Measurement: Sensors (Dec 2022)
Privacy preserving steganography based biometric authentication system for cloud computing environment
Abstract
Recently, cloud computing (CC) received significant interest among organizations and individuals. Despite the significant benefits of CC, security and privacy are considered as the major issue. Biometric authentication is commonly employed for authentication purposes and has gained attention among several researchers due to its stable and high recognition rate. Amongst the several biometric authentication models, fingerprint is treated as an effective one to achieve security and privacy. Besides, image steganographic approaches are applied in order to enhance the security of the biometric data. The state of art biometric data hiding techniques generally performs the data embedding on the region which does not encompass key features of the biometrics. With this motivation, this paper presents a privacy preserving steganography based biometric authentication system (PPS-BAS) for cloud environments. The goal of the PPS-BAS model is to hide the fingerprint image (secret image) into the eye retina image (cover image) and transmits it to the cloud in an encrypted way. The proposed PPS-BAS model involves multilevel discrete wavelet transform (DWT) technique to split the cover image in order to identify the pixel location. Besides, continuous pigeon inspired optimizer (CPIO) algorithm is applied to determine the optimal pixel points in the cover image.
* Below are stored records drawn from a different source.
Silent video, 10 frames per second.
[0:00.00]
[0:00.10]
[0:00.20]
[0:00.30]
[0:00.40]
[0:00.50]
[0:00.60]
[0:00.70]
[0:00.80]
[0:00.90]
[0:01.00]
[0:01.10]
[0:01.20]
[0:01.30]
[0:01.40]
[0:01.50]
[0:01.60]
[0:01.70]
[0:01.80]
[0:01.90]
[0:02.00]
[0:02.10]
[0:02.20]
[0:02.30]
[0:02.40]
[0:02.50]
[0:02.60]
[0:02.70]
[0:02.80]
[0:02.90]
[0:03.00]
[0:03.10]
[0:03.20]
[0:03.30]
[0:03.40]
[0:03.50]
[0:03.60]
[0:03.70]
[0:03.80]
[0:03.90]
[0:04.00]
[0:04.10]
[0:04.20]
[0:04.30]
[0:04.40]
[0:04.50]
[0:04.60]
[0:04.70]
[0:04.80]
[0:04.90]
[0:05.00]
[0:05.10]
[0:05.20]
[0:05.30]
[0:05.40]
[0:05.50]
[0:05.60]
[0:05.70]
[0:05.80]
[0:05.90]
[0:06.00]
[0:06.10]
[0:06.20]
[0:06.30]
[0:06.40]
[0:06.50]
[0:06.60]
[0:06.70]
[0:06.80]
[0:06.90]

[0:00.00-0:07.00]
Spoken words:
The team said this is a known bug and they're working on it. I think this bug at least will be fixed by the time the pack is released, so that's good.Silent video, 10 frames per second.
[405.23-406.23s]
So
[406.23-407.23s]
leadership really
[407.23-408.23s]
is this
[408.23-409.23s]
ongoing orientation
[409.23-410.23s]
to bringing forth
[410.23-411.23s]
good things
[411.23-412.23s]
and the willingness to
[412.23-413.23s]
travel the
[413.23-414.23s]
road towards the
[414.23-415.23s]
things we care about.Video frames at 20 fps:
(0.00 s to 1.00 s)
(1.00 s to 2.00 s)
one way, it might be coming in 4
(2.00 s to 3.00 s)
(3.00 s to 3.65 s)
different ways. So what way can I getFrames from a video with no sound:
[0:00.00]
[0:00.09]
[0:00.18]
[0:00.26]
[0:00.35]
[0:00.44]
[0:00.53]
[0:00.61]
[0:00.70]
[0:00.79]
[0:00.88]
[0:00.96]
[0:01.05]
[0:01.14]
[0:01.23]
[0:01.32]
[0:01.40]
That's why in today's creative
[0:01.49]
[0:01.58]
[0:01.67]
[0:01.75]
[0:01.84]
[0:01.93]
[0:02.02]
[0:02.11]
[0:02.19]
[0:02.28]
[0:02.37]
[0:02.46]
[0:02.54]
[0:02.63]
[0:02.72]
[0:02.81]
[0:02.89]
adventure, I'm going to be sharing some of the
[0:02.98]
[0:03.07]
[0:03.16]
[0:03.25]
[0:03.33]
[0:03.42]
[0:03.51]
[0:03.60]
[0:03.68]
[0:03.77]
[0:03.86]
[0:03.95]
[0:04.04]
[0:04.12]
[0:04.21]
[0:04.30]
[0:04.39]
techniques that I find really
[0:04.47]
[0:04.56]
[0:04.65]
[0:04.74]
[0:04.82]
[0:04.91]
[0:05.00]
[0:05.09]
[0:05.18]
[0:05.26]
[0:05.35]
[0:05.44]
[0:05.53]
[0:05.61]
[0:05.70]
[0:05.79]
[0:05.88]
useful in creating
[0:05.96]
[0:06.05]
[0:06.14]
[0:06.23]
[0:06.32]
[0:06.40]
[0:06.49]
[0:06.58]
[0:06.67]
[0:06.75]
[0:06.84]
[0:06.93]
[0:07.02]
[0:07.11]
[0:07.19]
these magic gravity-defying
At the same time, a Q-learning technique is employed to extract the minutiae from the fingerprint image and is then hidden into the optimal pixel locations in the cover image. In order to further increase security, double-logistic chaotic map (DLCM) model is applied for encrypting the stego image which is then transmitted to the cloud server. After the reconstruction of the original fingerprint image (secret image), the biometric recognition process takes place using the Scaled Conjugate Gradient (SCG) based back propagation neural network (BPNN) model. A detailed simulation analysis is performed to highlight the enhanced outcomes of the proposed PPS-BAS model and the comparative results analysis ensured the betterment of the PPS-BAS model over the recent state of art biometric authentication systems.